1. Kidneys: stimulates the nephron tubules to increase reabsorption of calcium
2. Bones: stimulates the osteoblasts to release RANKL which activate osteoclast precursors to stimulate the production of osteoclasts. Osteoclast cause the destruction of bone tissue which releases stored calcium in the bone into the blood stream
3. Gut: Increase absorption of calcium.


How can cancer cause hypercalcaemia?

Breast cancer cells, squamous cell lung cancer (non-small cell), cholangiocarcinoma and multiple myeloma all have genetic mutations that cause a production of aberrant proteins called Parathyroid- related-Protein (PTrP). This PTrP is similar enough to PTH that it can bind to PTH receptors in the kidney, bone and gut. PTrP is secreted due to the cancer and not in response to the calcium levels and therefore cause hypercalcaemia. This occurs in 10% of cancer patients and is often recognised late and mis-managed.
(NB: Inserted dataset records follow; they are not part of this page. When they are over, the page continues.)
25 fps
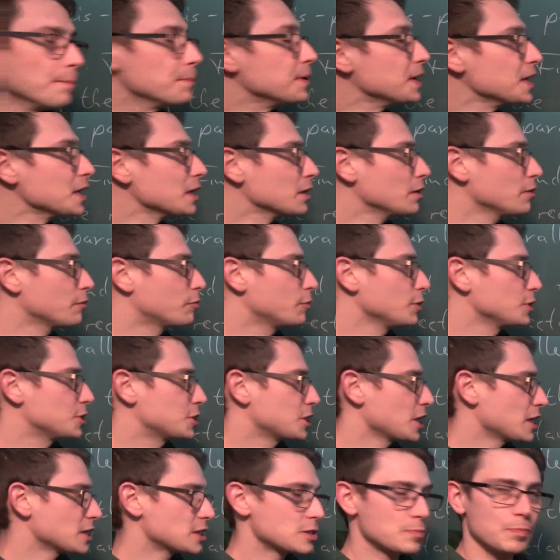meaning if we
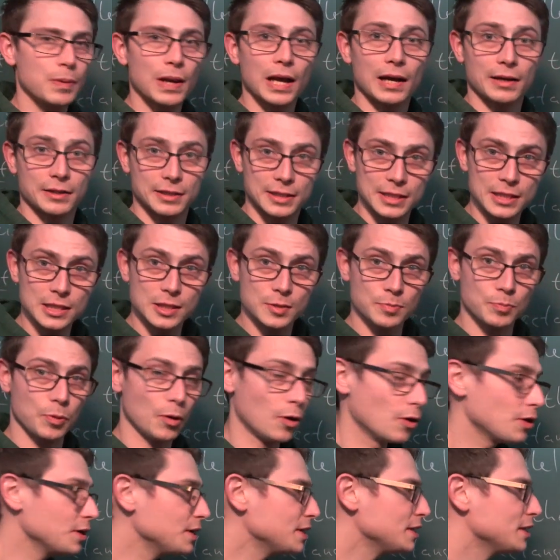just plug this
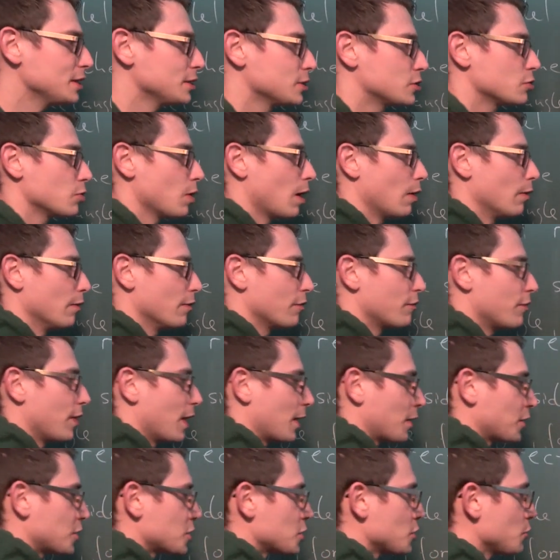point into our
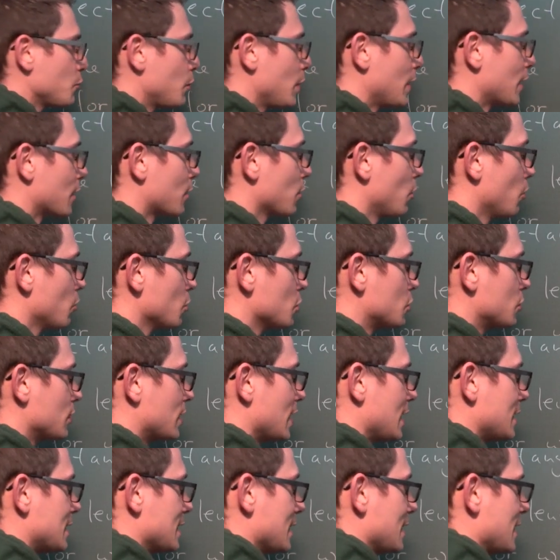function, we are going to
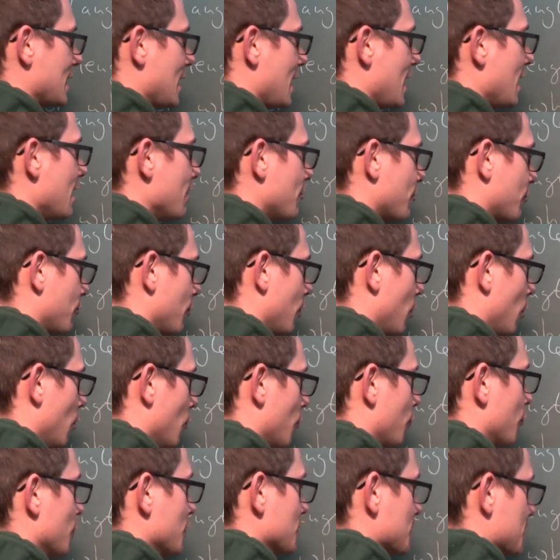get that f of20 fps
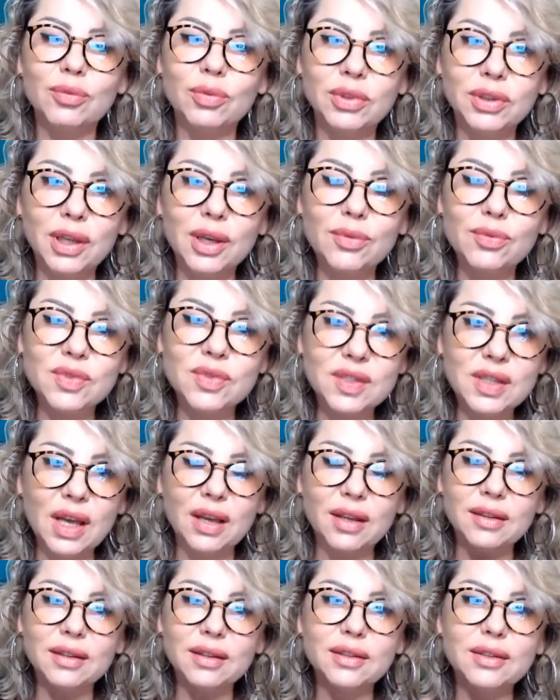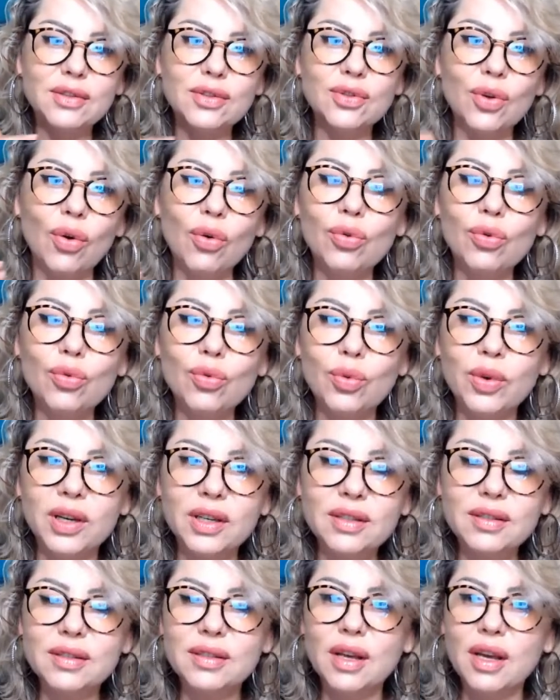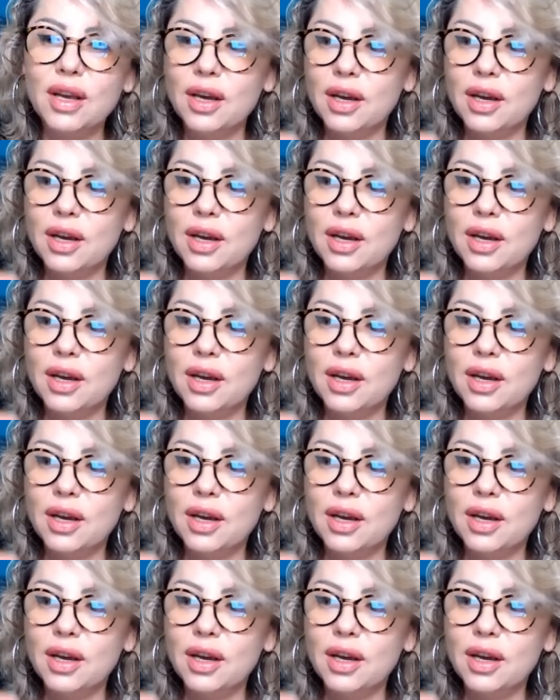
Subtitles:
but I'm saying there is always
What are the signs and symptoms of hypercalcaemia?

Nervous system:
• Normal: Calcium stimulates vesicles in the pre-synaptic neurone to bind with the membrane and release its neurotransmitter into the synaptic cleft.
• Hypercalcaemia: anxiety, depression, cognitive changes, lethargy, coma

• Normal: Calcium is involved in binding troponin and myosin for cross-links during contraction and relaxations
• Hypercalcaemia: cramping of the smooth muscle in the gut --> nausea and vomiting, anorexia

• Normal: Calcium maintains the prolonged action potential in cardiomyocytes.
• Hypercalcaemia: sinus arrhythmias, ventricular arrhythmias (calcium >14)


What is the treatment for hypercalcaemia?

The main treatment is to treat the underlying cause e.g. treat the tumour causing the production of PTrP.

Pharmacological treatments for hypercalcemia include:
1. Fluid and Lasix, which cause calciuresis (excretion of calcium in the urine, especially in excessive amounts)
2. Bisphosphonates +/- calcitonin can be used if calcium is persistently elevated.